Manolis Vasilyevich Pilavov (Манолис Васильевич Пилавов; 24 March 1964 – 3 July 2025) was a politician and sports administrator who served as the de facto mayor of Luhansk under the administration of the self-proclaimed Luhansk People's Republic (LPR) from 2014 to 2023.

Pilavov also served as president of the Luhansk Oblast Football Federation and briefly held the presidency of FC Zorya Luhansk in 2009. Before entering politics and sports, he worked as a civil engineer.

He was a member of the pro-Russian Party of Regions and opposed the 2014 Revolution of Dignity. After the establishment of the LPR, he was appointed mayor by separatist authorities. The Security Service of Ukraine declared him a member of an illegal armed group and placed him on a wanted list for terrorism-related activities.

== Life and career ==
Manolis Pilavov was born in the Georgian SSR on 24 March 1964 to an ethnically mixed family with Russian, Ossetian, Greek, Georgian and Armenian roots. He moved to Luhansk at a young age.

In 1981, he graduated from the Voroshilovgrad Construction College. Afterwards, he graduated from the Luhansk Agricultural Institute with a degree in agricultural construction.
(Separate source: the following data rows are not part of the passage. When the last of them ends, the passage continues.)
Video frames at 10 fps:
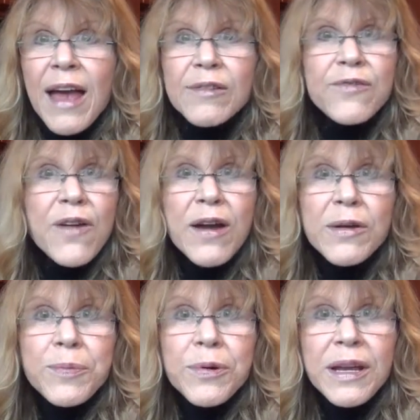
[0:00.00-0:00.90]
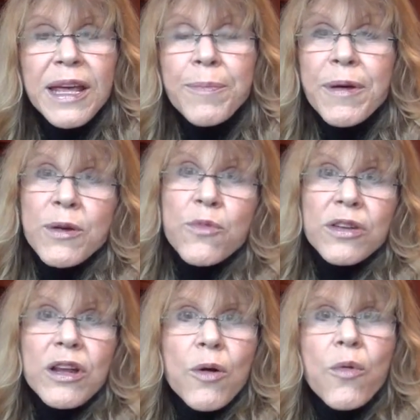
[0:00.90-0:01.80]
It was very pretty, but
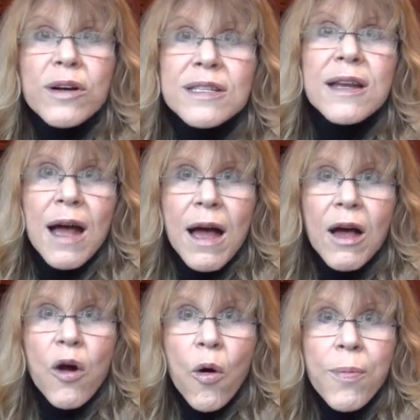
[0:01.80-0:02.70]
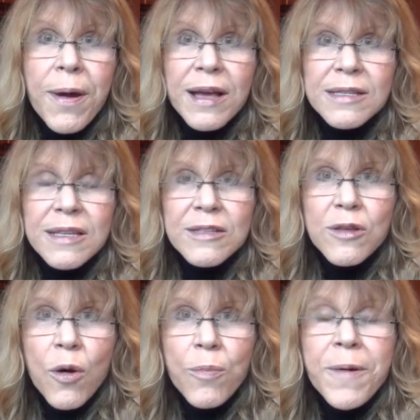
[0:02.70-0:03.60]
it wasn't a cold process
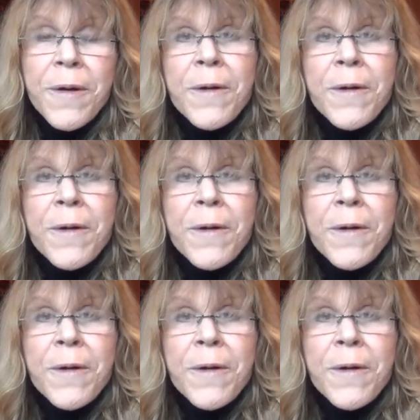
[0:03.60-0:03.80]
soap.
In July 1986, he became a painter of the construction department No. 4 of the Voroshilovgradpromstroy trust, and in December became a foreman of the construction department No. 2 of the Voroshilovgradpromstroy trust. In December 1989, he became the head of the production and technological machine and equipment department of the Voroshilovgradpromstroy trust. Beginning in October 1990, he served as the head of the housing maintenance association of the Lenin Raion, Luhansk and later the Zhovtnevyi Raion. In 1998, he became the first deputy head of the housing department of the Luhansk city executive committee and the first deputy chairman of the council for the activities of the executive bodies of the Kamennobrodsky district council.

In 2001, Pilavov graduated from the East Ukrainian National University with a degree in public service.

In April 2002, he became deputy mayor of Luhansk for the activities of executive bodies.

In June 2002, he became the general director of the regional communal enterprise "Luganskvoda". In February 2004, he became deputy chairman of the Kamennobrodsky district council. In April 2006, he became the first deputy of the Luhansk mayor. In 2009, he took over as president of the Luhansk Football Federation.

In 2014, amidst unrest and the following war in Donbas, he was active in maintaining Luhansk's economy, participated in the activities of the self-declared Luhansk People's Republic, and after Sergei Kravchenko was detained in August 2014, he took over the leadership of the city. On 2 December 2014, by the decree of the Head of the Luhansk People's Republic Igor Plotnitsky, he became the separatist-appointed Mayor. He was subsequently charged by the Ukrainian authorities under Article 258 of Ukraine's Criminal Code, which deals with support for armed groups.

Pilavov at the Night Wolves Donbas motor center

===Death===
Pilavov died on 3 July 2025 in central Luhansk as a result of an improvised explosive device (IED) detonation. The explosion occurred on Taras Shevchenko Street and was confirmed by local media aligned with the LPR. Local authorities opened a criminal investigation.